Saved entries
━━━━
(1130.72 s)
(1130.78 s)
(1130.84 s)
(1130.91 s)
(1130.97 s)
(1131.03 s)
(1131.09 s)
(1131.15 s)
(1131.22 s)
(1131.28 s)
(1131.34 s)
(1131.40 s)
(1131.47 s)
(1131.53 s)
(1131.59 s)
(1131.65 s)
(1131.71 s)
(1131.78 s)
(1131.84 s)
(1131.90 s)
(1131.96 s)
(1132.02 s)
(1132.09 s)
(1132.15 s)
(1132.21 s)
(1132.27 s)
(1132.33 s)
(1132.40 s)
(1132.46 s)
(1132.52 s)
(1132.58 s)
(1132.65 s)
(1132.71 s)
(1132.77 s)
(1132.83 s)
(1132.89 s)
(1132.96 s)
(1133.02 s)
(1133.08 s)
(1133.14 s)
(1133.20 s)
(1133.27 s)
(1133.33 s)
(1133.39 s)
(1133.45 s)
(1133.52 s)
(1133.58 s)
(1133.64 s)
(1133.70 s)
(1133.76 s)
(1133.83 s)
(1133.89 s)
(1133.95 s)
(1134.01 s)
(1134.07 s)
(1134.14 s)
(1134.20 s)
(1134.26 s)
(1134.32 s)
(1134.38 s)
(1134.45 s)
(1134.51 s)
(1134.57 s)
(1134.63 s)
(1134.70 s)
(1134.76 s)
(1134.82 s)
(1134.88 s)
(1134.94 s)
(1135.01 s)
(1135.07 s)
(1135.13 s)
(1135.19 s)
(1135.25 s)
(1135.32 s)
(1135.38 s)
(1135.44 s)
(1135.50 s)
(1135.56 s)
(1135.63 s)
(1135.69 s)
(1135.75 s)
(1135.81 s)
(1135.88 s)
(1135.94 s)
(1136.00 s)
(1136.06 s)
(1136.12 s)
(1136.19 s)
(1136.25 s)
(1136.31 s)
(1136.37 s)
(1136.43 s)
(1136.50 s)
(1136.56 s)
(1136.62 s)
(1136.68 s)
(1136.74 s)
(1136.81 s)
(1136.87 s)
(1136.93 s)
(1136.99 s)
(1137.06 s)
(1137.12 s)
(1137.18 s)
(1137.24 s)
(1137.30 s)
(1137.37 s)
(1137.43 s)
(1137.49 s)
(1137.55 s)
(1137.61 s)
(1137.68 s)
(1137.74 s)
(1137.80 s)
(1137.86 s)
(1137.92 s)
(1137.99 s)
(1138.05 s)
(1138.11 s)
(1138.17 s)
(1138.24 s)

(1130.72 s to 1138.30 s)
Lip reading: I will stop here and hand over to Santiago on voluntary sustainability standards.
━━━━
Write all the entries out again exactly as they are.

(1130.72 s)
(1130.78 s)
(1130.84 s)
(1130.91 s)
(1130.97 s)
(1131.03 s)
(1131.09 s)
(1131.15 s)
(1131.22 s)
(1131.28 s)
(1131.34 s)
(1131.40 s)
(1131.47 s)
(1131.53 s)
(1131.59 s)
(1131.65 s)
(1131.71 s)
(1131.78 s)
(1131.84 s)
(1131.90 s)
(1131.96 s)
(1132.02 s)
(1132.09 s)
(1132.15 s)
(1132.21 s)
(1132.27 s)
(1132.33 s)
(1132.40 s)
(1132.46 s)
(1132.52 s)
(1132.58 s)
(1132.65 s)
(1132.71 s)
(1132.77 s)
(1132.83 s)
(1132.89 s)
(1132.96 s)
(1133.02 s)
(1133.08 s)
(1133.14 s)
(1133.20 s)
(1133.27 s)
(1133.33 s)
(1133.39 s)
(1133.45 s)
(1133.52 s)
(1133.58 s)
(1133.64 s)
(1133.70 s)
(1133.76 s)
(1133.83 s)
(1133.89 s)
(1133.95 s)
(1134.01 s)
(1134.07 s)
(1134.14 s)
(1134.20 s)
(1134.26 s)
(1134.32 s)
(1134.38 s)
(1134.45 s)
(1134.51 s)
(1134.57 s)
(1134.63 s)
(1134.70 s)
(1134.76 s)
(1134.82 s)
(1134.88 s)
(1134.94 s)
(1135.01 s)
(1135.07 s)
(1135.13 s)
(1135.19 s)
(1135.25 s)
(1135.32 s)
(1135.38 s)
(1135.44 s)
(1135.50 s)
(1135.56 s)
(1135.63 s)
(1135.69 s)
(1135.75 s)
(1135.81 s)
(1135.88 s)
(1135.94 s)
(1136.00 s)
(1136.06 s)
(1136.12 s)
(1136.19 s)
(1136.25 s)
(1136.31 s)
(1136.37 s)
(1136.43 s)
(1136.50 s)
(1136.56 s)
(1136.62 s)
(1136.68 s)
(1136.74 s)
(1136.81 s)
(1136.87 s)
(1136.93 s)
(1136.99 s)
(1137.06 s)
(1137.12 s)
(1137.18 s)
(1137.24 s)
(1137.30 s)
(1137.37 s)
(1137.43 s)
(1137.49 s)
(1137.55 s)
(1137.61 s)
(1137.68 s)
(1137.74 s)
(1137.80 s)
(1137.86 s)
(1137.92 s)
(1137.99 s)
(1138.05 s)
(1138.11 s)
(1138.17 s)
(1138.24 s)

(1130.72 s to 1138.30 s)
Lip reading: I will stop here and hand over to Santiago on voluntary sustainability standards.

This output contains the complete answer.